Хэ-Чжу нашел свободный столик в западном секторе — там, где я прежде работала. Сколько десятков тысяч раз вытирала я эту поверхность? Хэ-Чжу тихонько спросил, обнаружила ли я что-нибудь ценное.
— Мы здесь рабыни на срок в двенадцать лет, — шепнула я.
Аспирант Единодушия только потер себе ухо и проверил, не подслушивает ли нас кто-нибудь, но выражение его лица подсказало мне, что он со мной согласен. Он стал потягивать свой розовый сок.
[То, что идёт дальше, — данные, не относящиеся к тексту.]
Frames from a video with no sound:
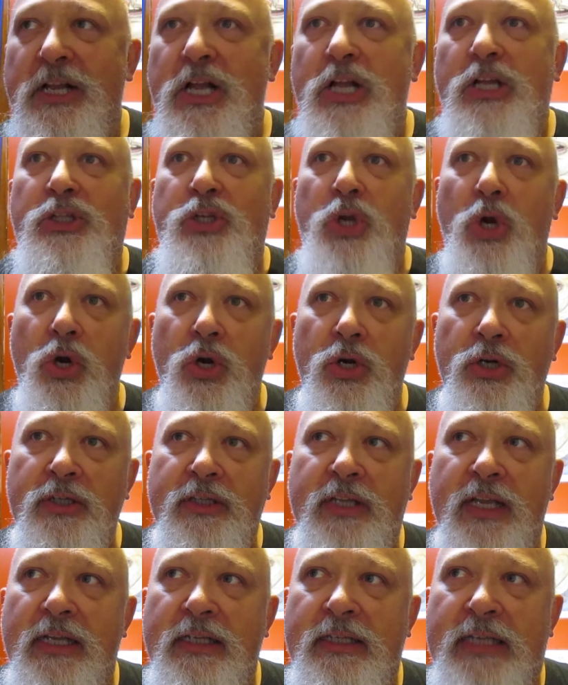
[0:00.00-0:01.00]

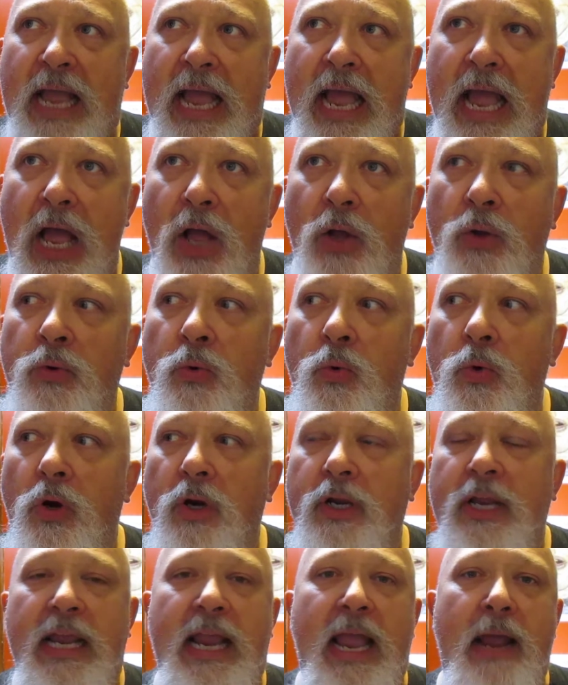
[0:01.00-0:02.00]
turned down
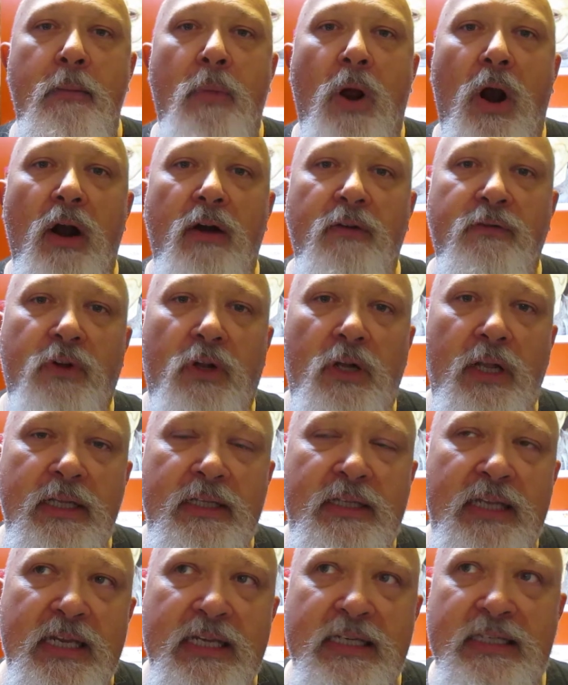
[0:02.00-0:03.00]
working at Marvel
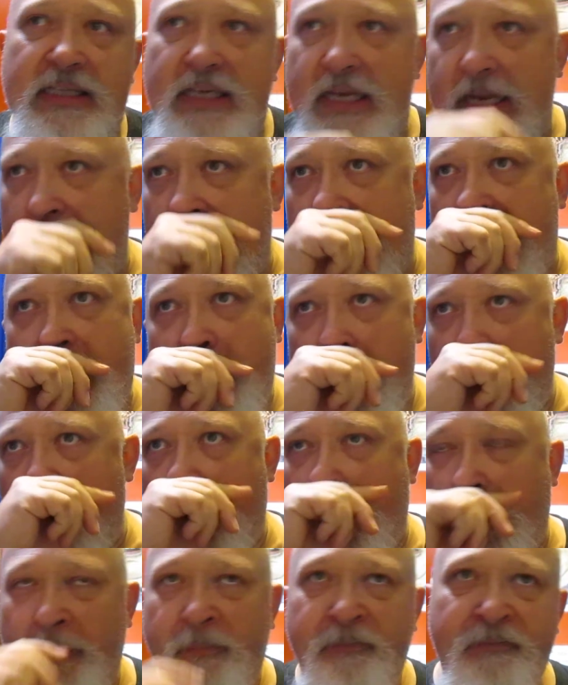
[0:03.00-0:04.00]
and DC,
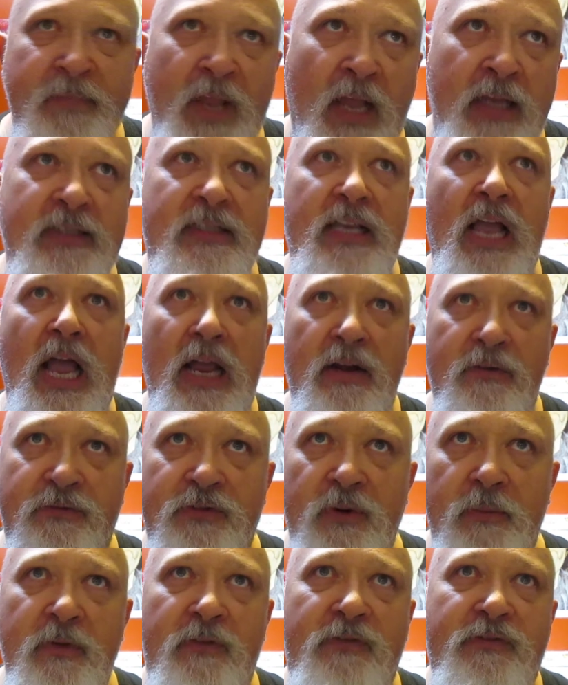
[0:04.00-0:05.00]
aside
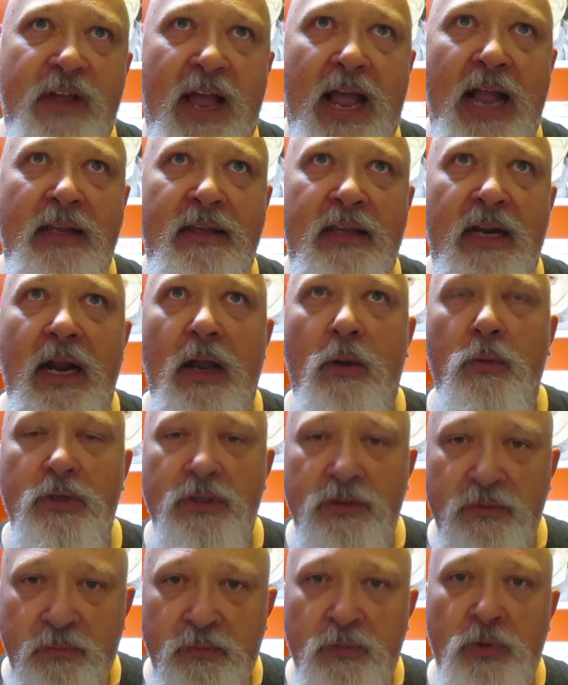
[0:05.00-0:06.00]
from the fact that I
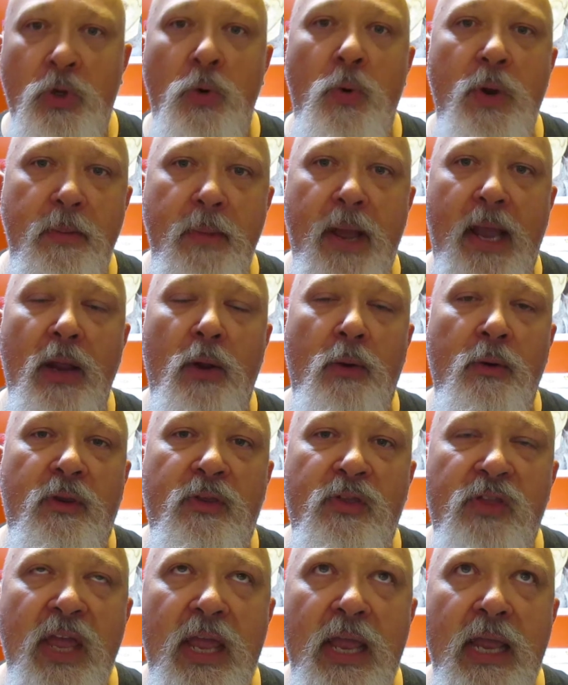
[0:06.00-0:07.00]
was doing my own
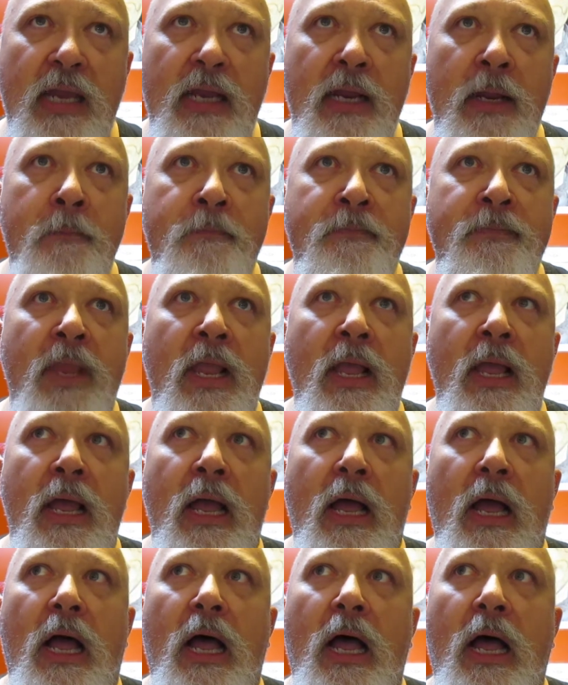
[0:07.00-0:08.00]
thing,
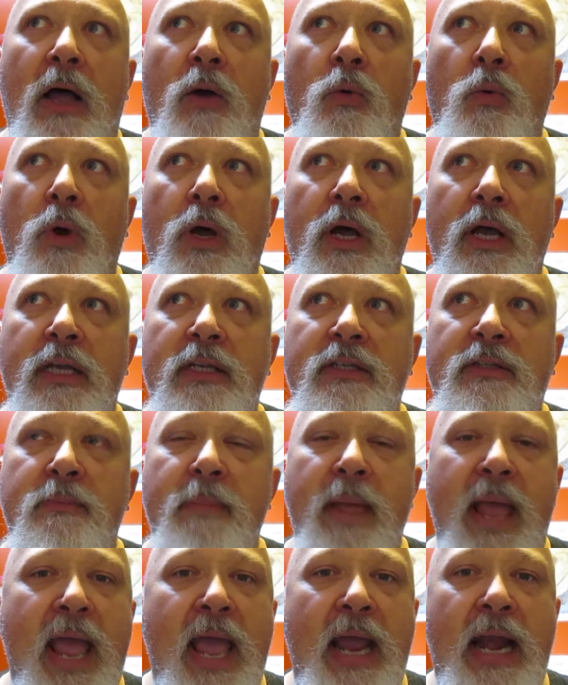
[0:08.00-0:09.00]
was,
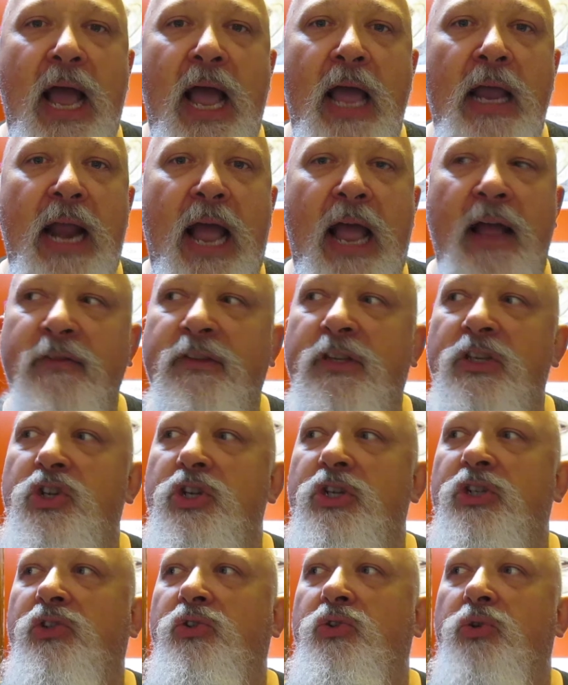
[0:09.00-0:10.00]
man, I'd have to
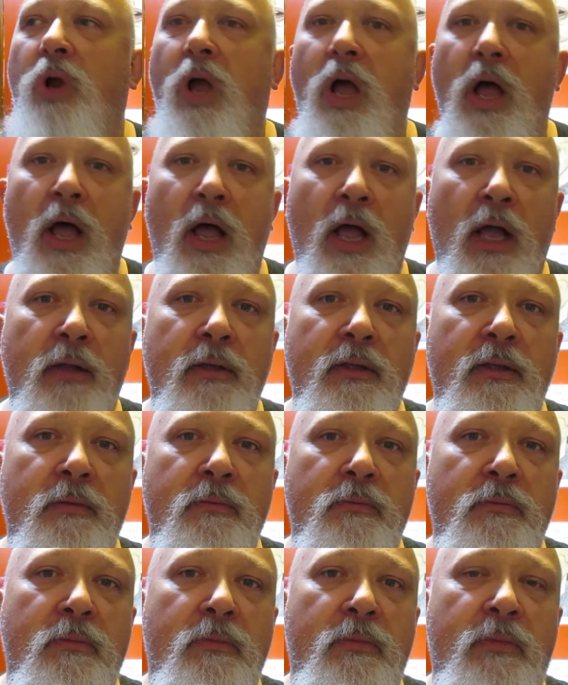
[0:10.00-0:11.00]
just draw
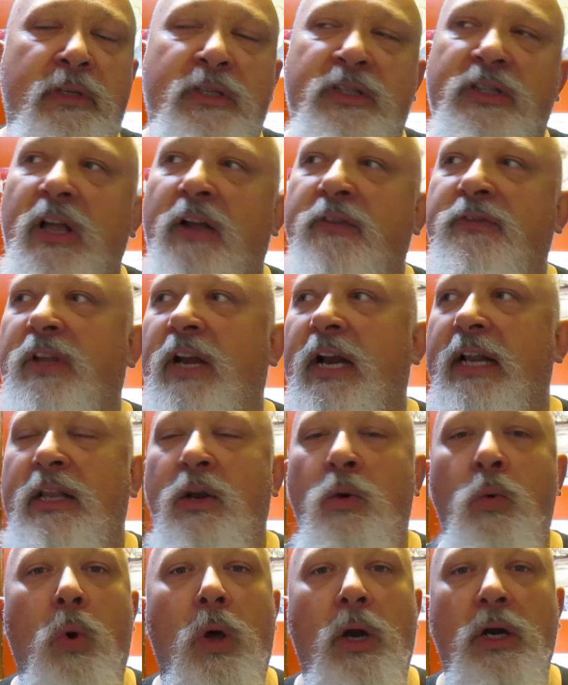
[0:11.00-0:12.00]
stuff that I
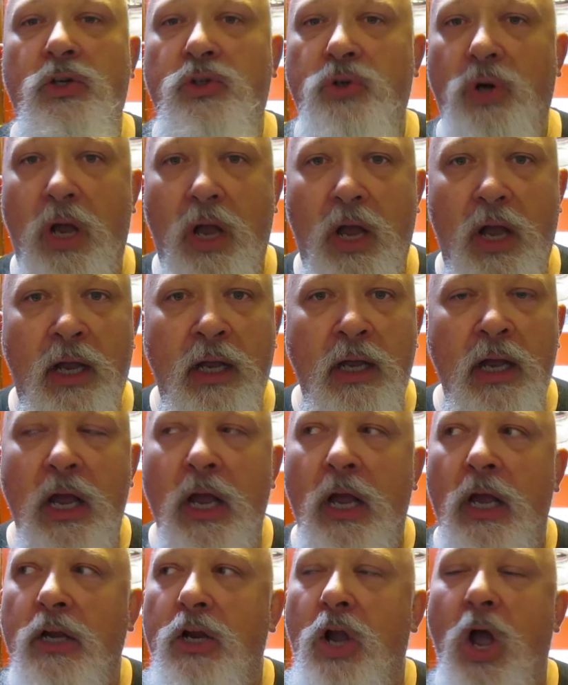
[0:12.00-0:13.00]
didn't want to draw
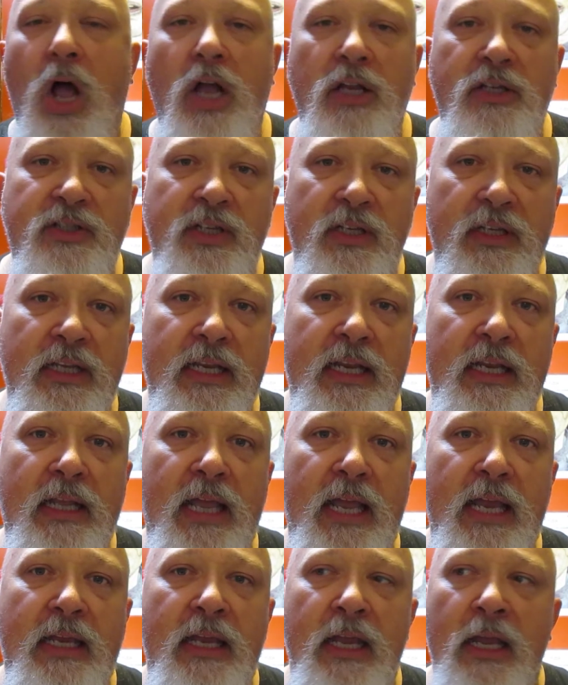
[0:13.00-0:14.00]
constantly,
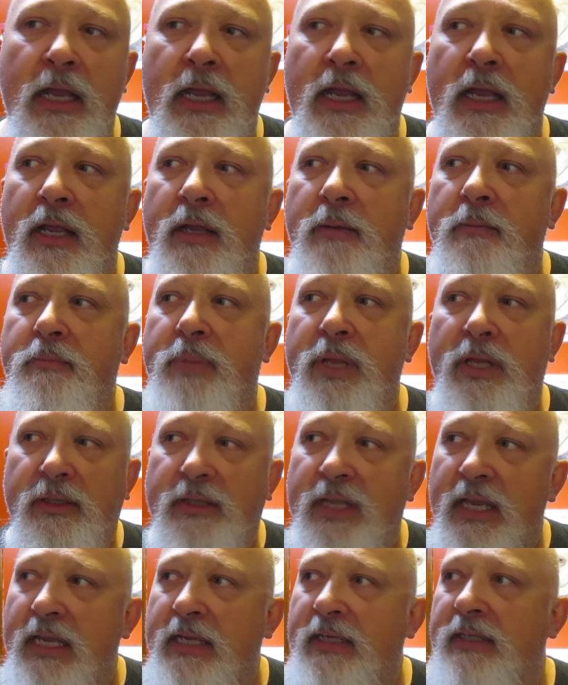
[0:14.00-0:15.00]
like
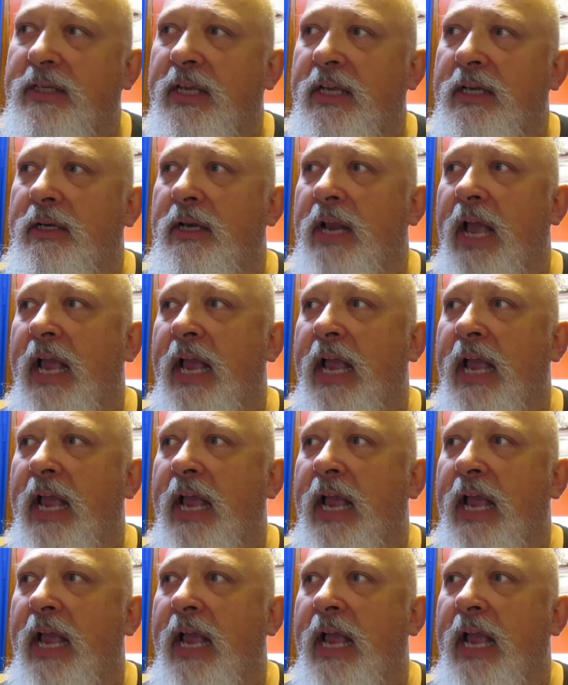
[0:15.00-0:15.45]
buildings and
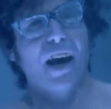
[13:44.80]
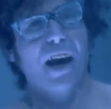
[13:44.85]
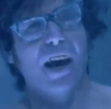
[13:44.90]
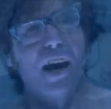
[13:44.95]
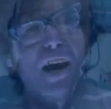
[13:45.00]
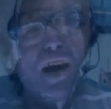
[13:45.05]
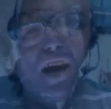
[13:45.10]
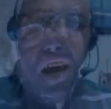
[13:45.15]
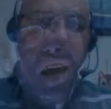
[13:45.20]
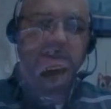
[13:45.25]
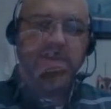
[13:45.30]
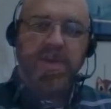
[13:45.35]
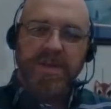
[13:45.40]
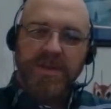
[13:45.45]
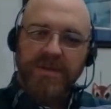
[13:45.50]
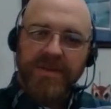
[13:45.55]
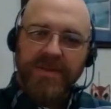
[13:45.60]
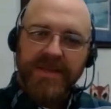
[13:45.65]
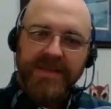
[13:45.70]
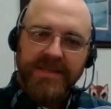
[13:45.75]
videos. We
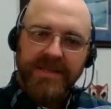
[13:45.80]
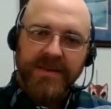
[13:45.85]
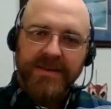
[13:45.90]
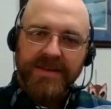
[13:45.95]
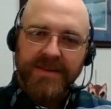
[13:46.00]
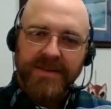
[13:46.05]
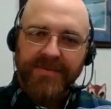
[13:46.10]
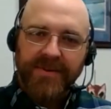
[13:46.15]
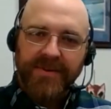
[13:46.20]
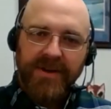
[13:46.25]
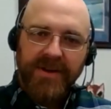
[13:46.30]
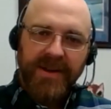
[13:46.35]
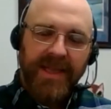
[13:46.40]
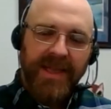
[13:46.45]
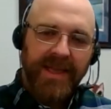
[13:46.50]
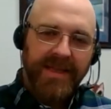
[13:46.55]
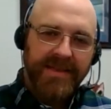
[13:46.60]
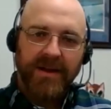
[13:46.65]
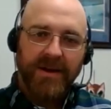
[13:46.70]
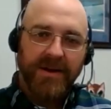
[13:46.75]
do things a little different
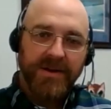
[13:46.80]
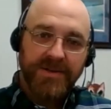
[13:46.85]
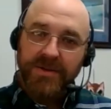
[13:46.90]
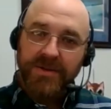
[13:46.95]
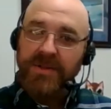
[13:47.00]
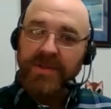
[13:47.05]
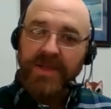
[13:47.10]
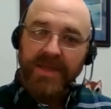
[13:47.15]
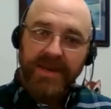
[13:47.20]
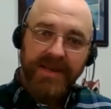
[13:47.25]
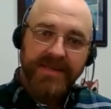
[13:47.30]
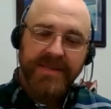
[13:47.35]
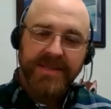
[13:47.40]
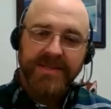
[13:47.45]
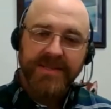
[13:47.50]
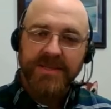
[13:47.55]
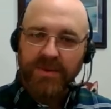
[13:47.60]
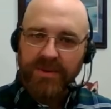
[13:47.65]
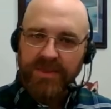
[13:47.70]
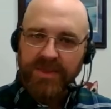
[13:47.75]
at our 2 clinics,
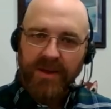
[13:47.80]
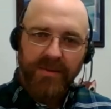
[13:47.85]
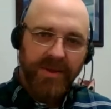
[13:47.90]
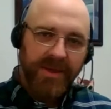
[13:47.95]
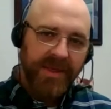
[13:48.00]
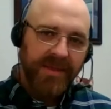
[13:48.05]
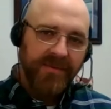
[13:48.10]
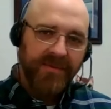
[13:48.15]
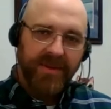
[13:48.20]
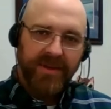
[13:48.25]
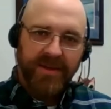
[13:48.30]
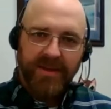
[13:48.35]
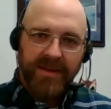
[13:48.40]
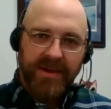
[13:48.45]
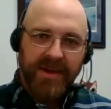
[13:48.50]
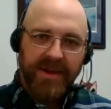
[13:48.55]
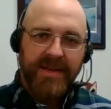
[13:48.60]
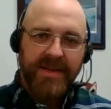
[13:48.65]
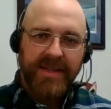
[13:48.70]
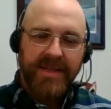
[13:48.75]
and so we thought we'd give you
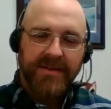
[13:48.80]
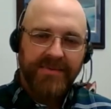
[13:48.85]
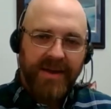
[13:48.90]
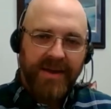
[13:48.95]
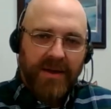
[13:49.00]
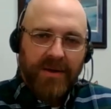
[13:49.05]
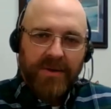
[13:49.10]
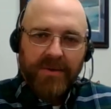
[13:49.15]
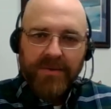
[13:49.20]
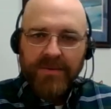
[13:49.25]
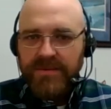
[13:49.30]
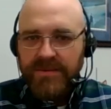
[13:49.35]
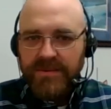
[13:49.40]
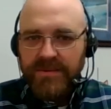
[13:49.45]
an idea of how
Десять минут мы молча смотрели РекЛ: там показывали, как советник Чучхе открывает новый, более безопасный ядерный реактор, ухмыляясь так, словно от этого зависело его пребывание в слое. Келима-889 убирала стол рядом с нами; обо мне она уже забыла. Может, «ай-кью» у меня и был выше, но выглядела она куда более довольной, чем чувствовала себя я.
Значит, ваш визит к Папе Сонгу был… способом разрядки? Вы нашли «ключ» к своей вознесенной личности?
Возможно, он помог мне избавиться от лишнего напряжения, да. Если какой-нибудь ключ и был, то он состоял лишь в том, что никакого ключа не существовало. У Папы Сонга я была рабыней; на Тэмосане — рабыней привилегированной. Однако случилось еще кое-что, когда мы направлялись обратно к лифту. Я узнала миссис Ли, работавшую на своем сони, и громко назвала ее по имени.